The mfVEP technique offers a different approach to the spatial resolution problem. With this technique, developed by Sutter (1991), many local stimuli are presented simultaneously and the pattern of the stimulus is modulated with mutually independent pseudo-random sequences. Each local response can be derived by a cross-correlation between the record and the sequence that modulates the pattern of the stimulus.

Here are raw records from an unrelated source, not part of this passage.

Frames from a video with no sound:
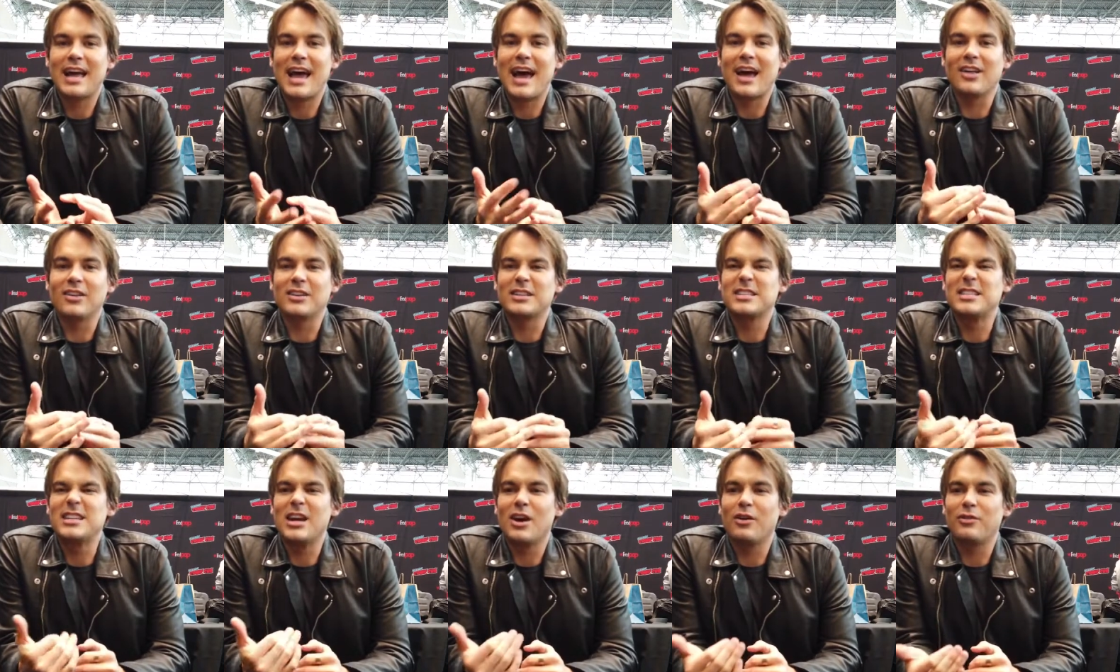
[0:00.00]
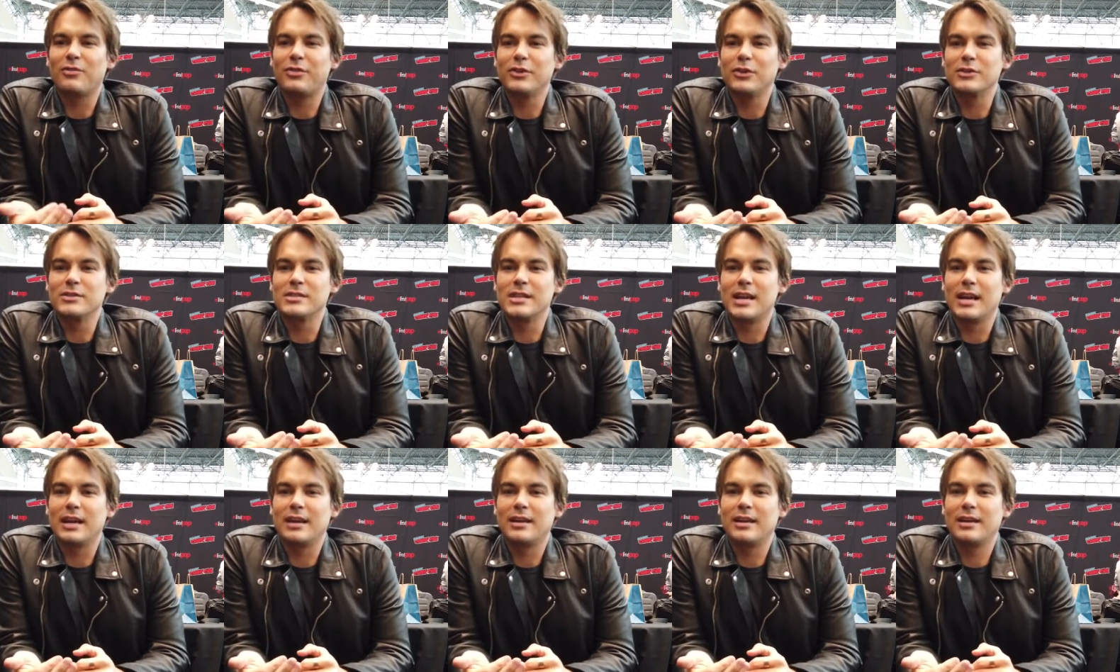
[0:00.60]
Alex now
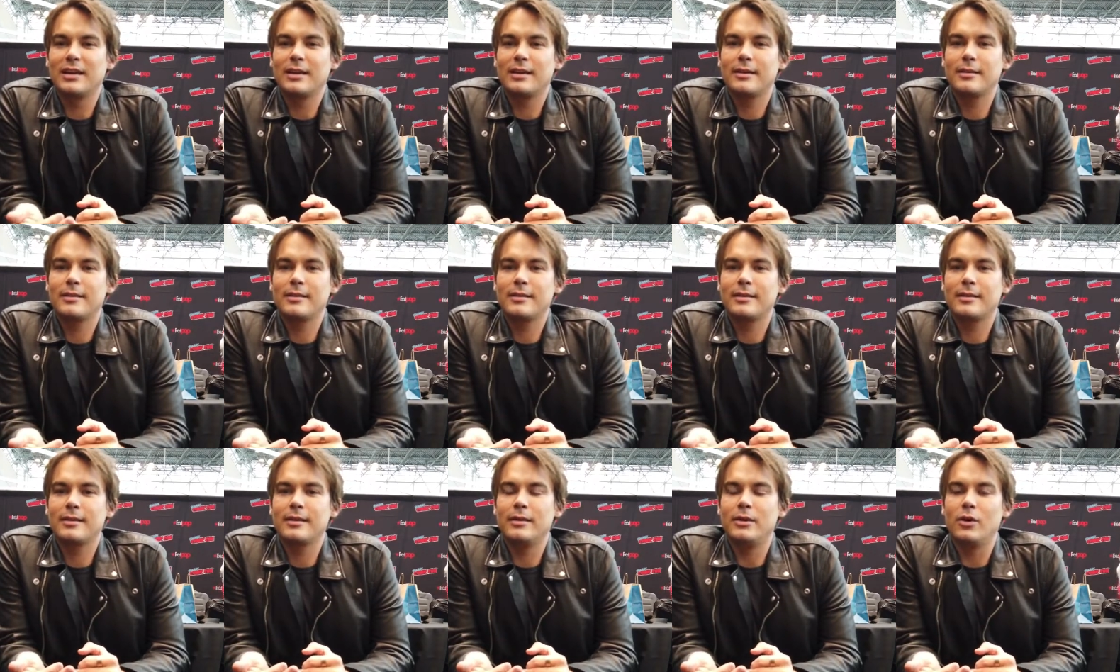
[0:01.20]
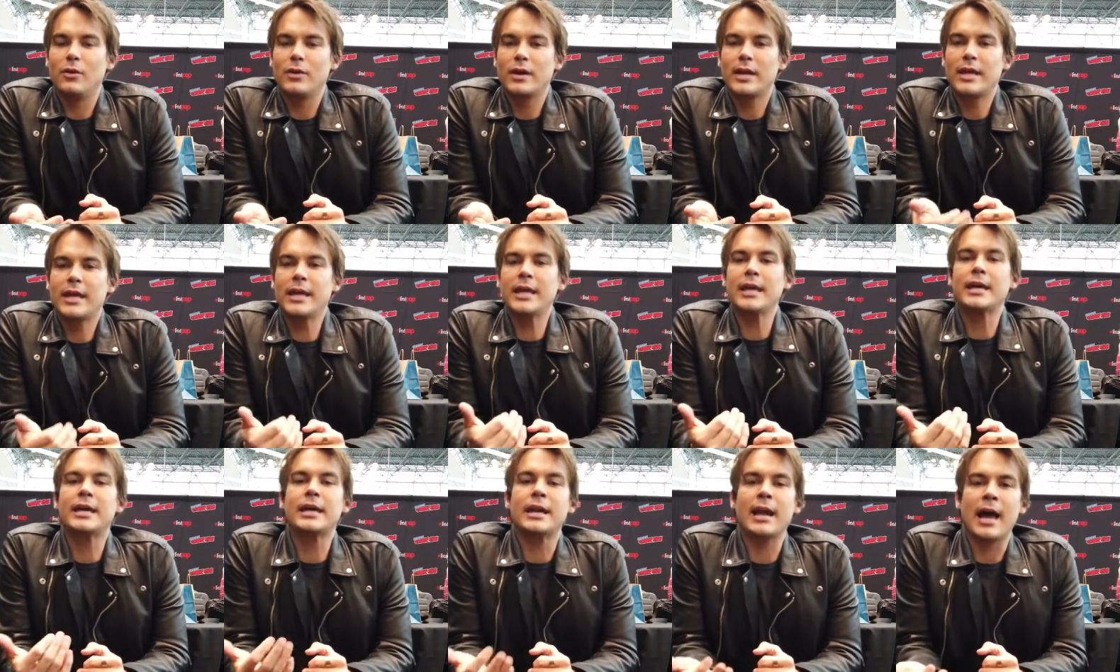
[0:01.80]
feels like you know
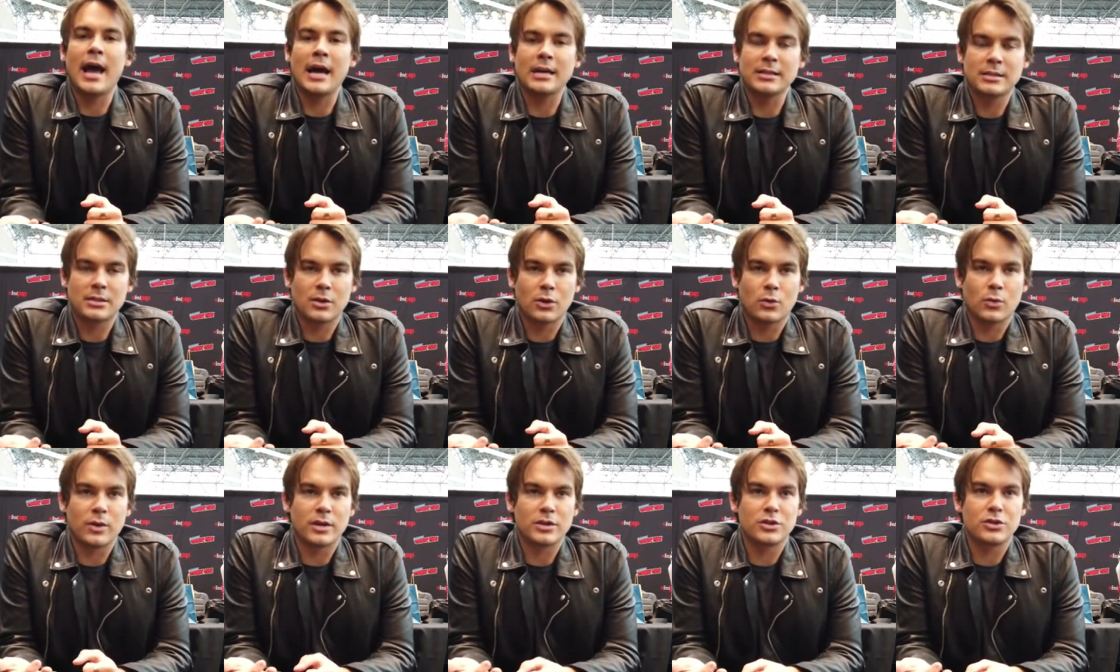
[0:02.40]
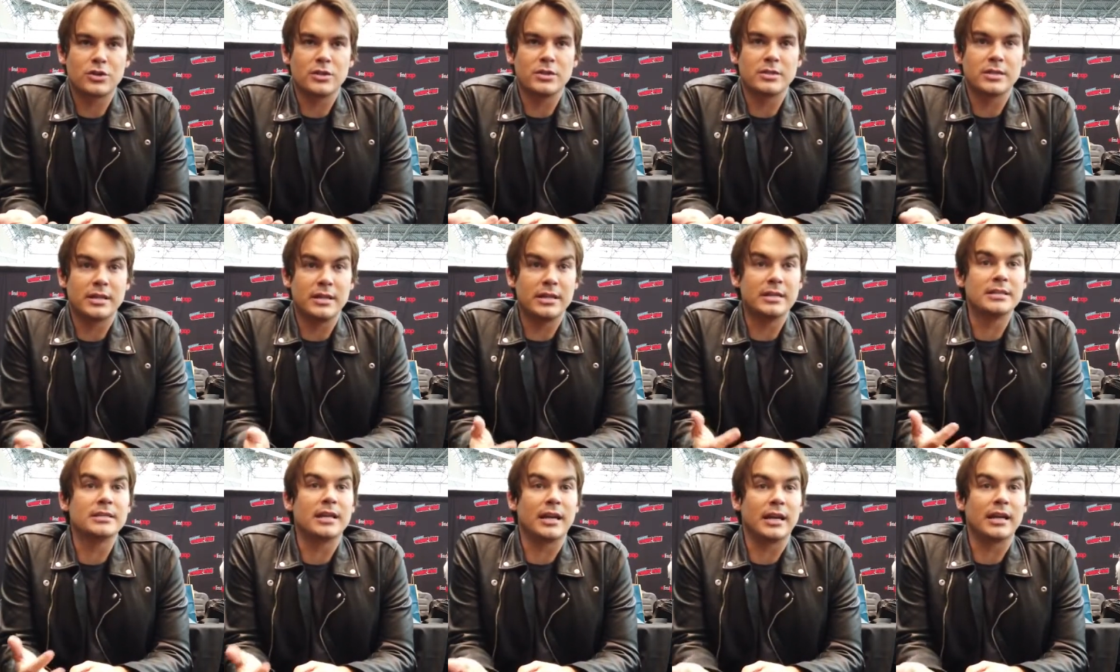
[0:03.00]
he can ask the questions
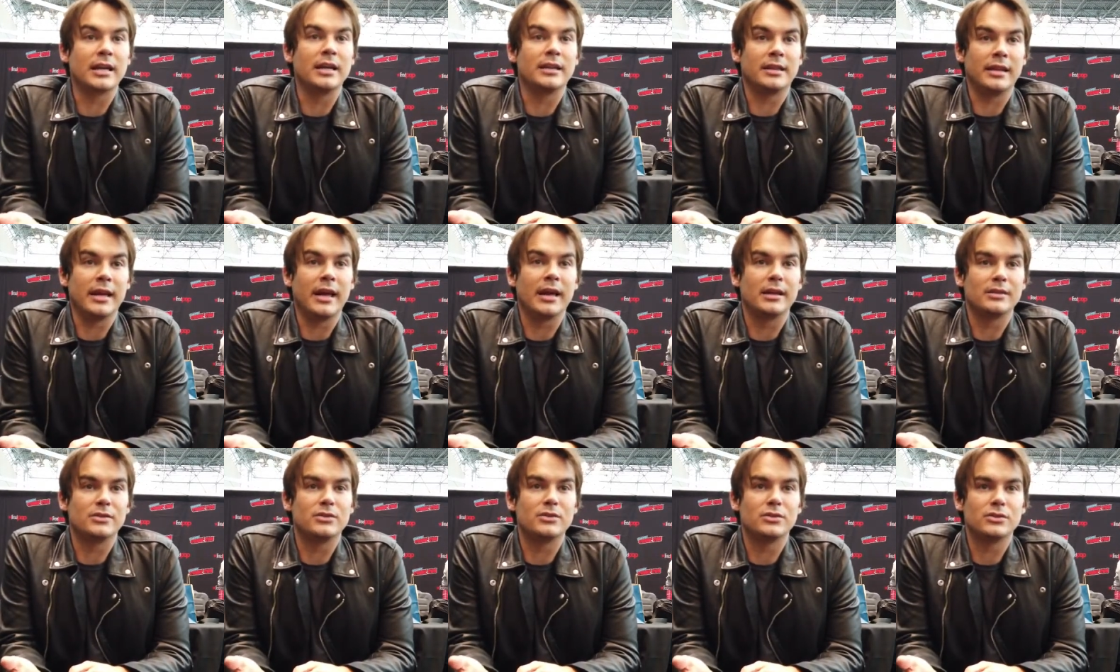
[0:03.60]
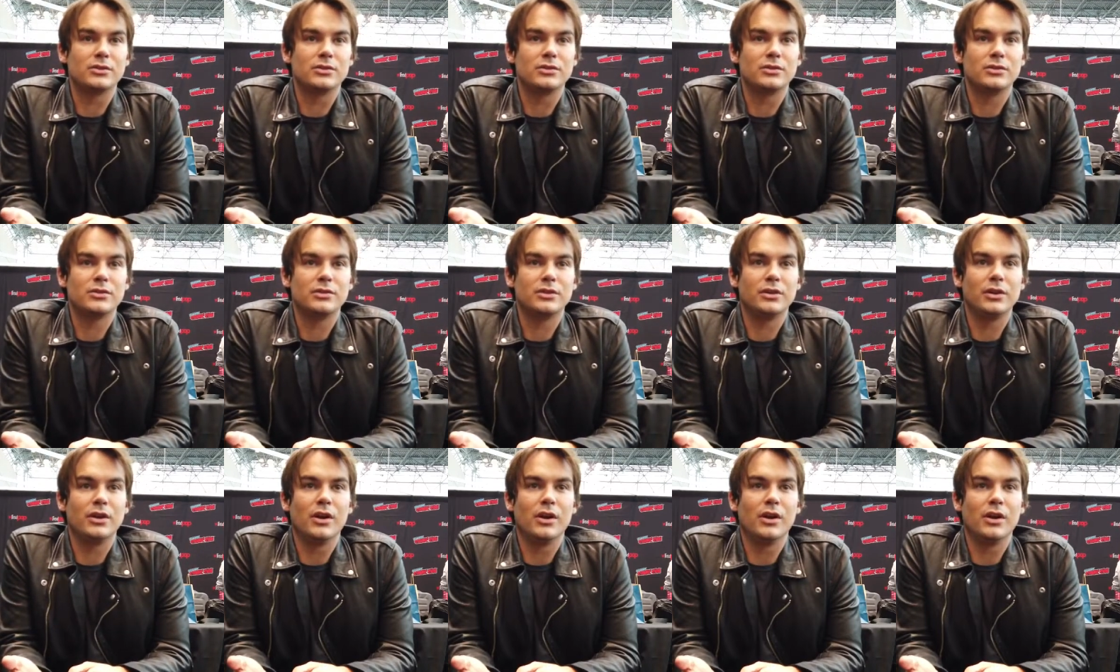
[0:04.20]
and he's going to get the answers.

Because each response comes from a small retinal region, it reduces the size of regions contributing to the VEP response and thus reduces the complexity of the VEP. Further, although each local response may contain striate (V1) and extrastriate components, the mfVEP appears to contain a relatively smaller extrastriate contribution than does the conventional large-field VEP (Fortune & Hood, 2003)(see Hood & GreenStein, 2003, for a review of the mfVEP technique). 

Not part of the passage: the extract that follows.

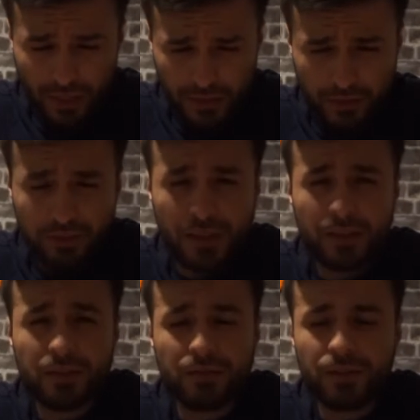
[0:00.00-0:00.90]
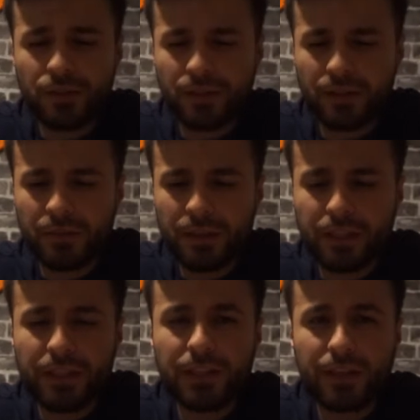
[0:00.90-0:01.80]
So I feel like in the future you're going to be
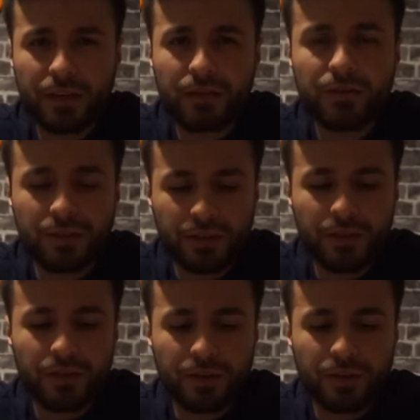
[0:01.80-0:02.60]
changing kind of your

Slotnick, Klein, Carney, Sutter, and Dastmalchi (1999) combined the mfVEP technique with dipole analysis to locate the sources of the mfVEP. They extracted the dominant dipole from the multifocal VEP using a source localization technique and demonstrated that it had the characteristics expected of a potential generated in the calcarine fissure. In particular, it reversed polarity between the upper and lower visual fields as first shown by Jeffreys and Axford (1972) for the conventional VEP. In addition, orientation of the dominant dipole changed continuously around the horizontal meridian of the visual field as expected on anatomical grounds. They argued that the dominant component of the multifocal VEP originated from V1 because their dominant component accounted for most of total variance in the signal. Similarly, Tabuchi, Yokoyama, Shimogawara, Shiraki, Nagasaka, and Miki (2002) found that the equivalent dipole of multifocal visual evoked magnetic field was located at V1. (A number of studies have shown that the cortical source of the early portion of the traditional VEP is at V1. For a review, see Di Russo, Martinez, Sereno, Pitzalis, & Hillyard, 2002.) 

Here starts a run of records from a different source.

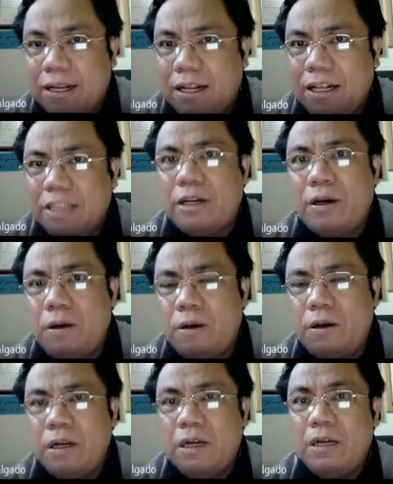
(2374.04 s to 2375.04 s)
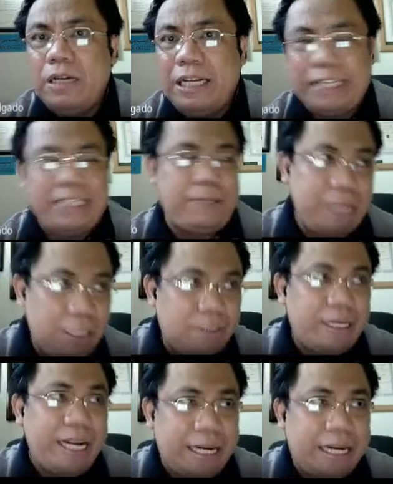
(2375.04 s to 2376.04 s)
So it doesn't mean to
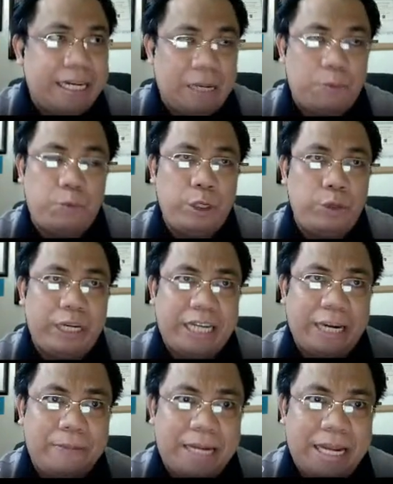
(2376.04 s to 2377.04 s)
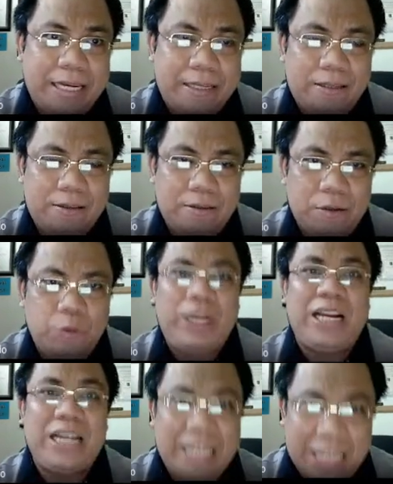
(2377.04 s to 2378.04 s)
say that if we do not have that, we
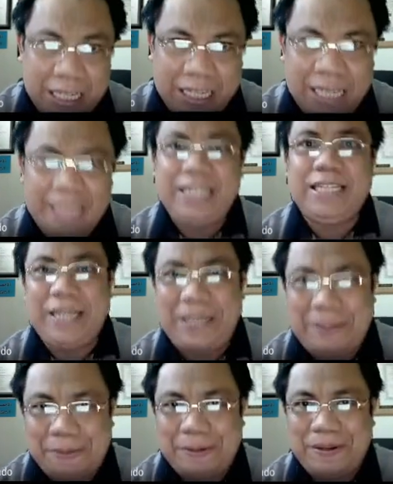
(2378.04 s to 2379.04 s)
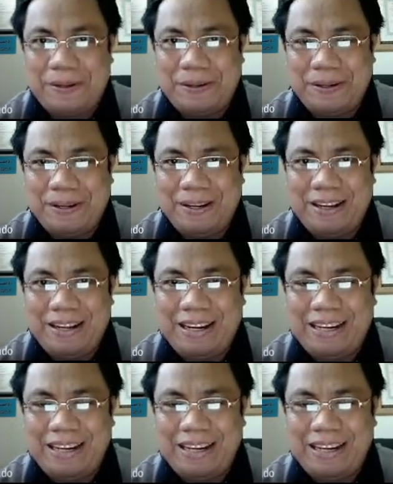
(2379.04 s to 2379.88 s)
are not intelligent anymore. You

Here we take a different approach. Like the Slotnick et al. (1999) study, our goal was to isolate from mfVEP recordings a V1 component with a high signal-to-noise ratio. However, we make use of principal component analysis (PCA) rather than a source localization technique. With PCA, there is no need to assume a model of head conductivity, and three channels of recording are sufficient. The principal component analysis has been used for analyzing conventional VEPs. For example, Gutowitz, Zemon, Victor, and Knight (1986) studied the principal components of steady-state contrast reversal VEP. First, they found that two major principal components (or mechanisms) were sufficient to account for most of variance in the data, and, second, that the locations of the cortical sources of the principal components were independent of the parameters such as reversal frequency, checker size and area of the stimulus, while the dynamics (waveforms) of the principal components were related to the stimulation parameters. Their findings indicate that a set of consistent principal components can be derived under different conditions. 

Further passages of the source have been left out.